Ms Bacik said she wanted to discuss how the Virgin-Mother image of women had been shaped over time in Ireland. First, the Virgin image had long been present as a symbolic form - well before de Valera's comely maidens started dancing at the crossroads. The organised church had a large part to play in its construction. She added that in the book, The Serpent and the Goddess, Mary Condren described the way in which patriarchal theology was consolidated in Ireland; how the power of the Goddess - Brigid - had to give way to Mary, the Virgin Mother, with the coming of Christianity to this country.
"Brigid was metamorphosised from Mother Goddess to Virgin Mother and, eventually, to Virgin Saint - the cult of motherhood was replaced by the cult of virginity. Mary is held out to women as the alternative to Eve, but she is an impossible ideal.
"Her virginity makes women's sexuality problematic, casting non-virgins in the role of temptress to men, symbols of Eve. Thus, the Virgin/whore dichotomy has developed, with virginity set up as the model for women, and sexuality set up as `the other'. . ."

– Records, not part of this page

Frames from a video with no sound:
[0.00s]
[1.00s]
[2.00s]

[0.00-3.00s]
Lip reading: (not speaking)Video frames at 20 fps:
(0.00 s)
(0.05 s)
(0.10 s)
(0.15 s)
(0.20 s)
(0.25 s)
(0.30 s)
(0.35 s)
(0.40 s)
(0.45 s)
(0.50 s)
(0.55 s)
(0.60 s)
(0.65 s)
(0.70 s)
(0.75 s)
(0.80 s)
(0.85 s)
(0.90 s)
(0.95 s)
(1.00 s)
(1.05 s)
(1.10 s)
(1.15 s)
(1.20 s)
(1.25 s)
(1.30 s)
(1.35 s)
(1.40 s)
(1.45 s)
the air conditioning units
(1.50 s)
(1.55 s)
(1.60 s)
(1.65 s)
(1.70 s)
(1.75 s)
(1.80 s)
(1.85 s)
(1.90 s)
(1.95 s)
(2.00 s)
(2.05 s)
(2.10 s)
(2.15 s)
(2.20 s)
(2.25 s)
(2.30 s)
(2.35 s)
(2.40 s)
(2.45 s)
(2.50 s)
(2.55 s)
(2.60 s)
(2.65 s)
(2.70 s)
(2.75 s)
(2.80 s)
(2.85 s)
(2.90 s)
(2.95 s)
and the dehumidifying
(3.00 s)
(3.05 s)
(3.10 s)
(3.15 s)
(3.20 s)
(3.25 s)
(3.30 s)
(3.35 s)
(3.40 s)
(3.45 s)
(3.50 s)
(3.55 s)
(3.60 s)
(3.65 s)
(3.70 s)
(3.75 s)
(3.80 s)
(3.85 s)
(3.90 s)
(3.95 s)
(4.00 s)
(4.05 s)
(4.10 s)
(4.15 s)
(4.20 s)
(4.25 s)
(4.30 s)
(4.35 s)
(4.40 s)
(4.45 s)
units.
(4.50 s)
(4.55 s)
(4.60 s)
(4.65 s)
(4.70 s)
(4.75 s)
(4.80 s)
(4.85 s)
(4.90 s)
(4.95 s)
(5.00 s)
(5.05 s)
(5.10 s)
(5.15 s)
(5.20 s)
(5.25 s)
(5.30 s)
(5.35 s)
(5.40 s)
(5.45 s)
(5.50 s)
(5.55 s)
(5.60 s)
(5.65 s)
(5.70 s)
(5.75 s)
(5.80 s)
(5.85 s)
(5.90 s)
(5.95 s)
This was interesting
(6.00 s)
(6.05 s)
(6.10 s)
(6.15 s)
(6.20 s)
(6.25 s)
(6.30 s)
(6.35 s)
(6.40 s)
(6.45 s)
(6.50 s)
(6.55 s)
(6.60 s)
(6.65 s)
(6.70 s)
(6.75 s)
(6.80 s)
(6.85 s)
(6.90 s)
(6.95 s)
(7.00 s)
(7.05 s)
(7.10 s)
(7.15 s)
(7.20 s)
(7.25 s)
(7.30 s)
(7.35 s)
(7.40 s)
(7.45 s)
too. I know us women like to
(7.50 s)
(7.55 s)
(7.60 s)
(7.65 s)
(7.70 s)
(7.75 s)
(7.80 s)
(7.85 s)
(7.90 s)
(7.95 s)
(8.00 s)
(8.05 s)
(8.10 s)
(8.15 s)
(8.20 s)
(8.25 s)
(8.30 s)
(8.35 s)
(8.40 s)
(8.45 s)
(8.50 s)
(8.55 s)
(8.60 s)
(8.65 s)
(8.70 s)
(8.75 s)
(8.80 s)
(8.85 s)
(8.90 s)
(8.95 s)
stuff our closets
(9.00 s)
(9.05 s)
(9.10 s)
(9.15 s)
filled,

Ms Batik said the image of virgin was not so powerful in contemporary writing now that there had come an awareness of its artifice - its perniciousness. "Apart from the Rose of Tralee, no one may expect young Irish women to be virgins anymore but the labelling of women who are seen as sexually liberated or free, continues."
In her paper entitled Virgins, Mothers, Pop Stars and Presidents, Ms Bacik said it was implicit and, at times, explicit in the abortion debate that women were not to be trusted as mothers; that they were liable to turn on their unborn children. So-called "pro-life" slogans emphasising the danger of the womb reinforce this notion. The unborn must be protected from the mother, the receptacle in which it resides. It was often present in sentencing decisions: judges tend to penalise women more harshly if they are seen to have transgressed their "natural" maternal role, she claimed.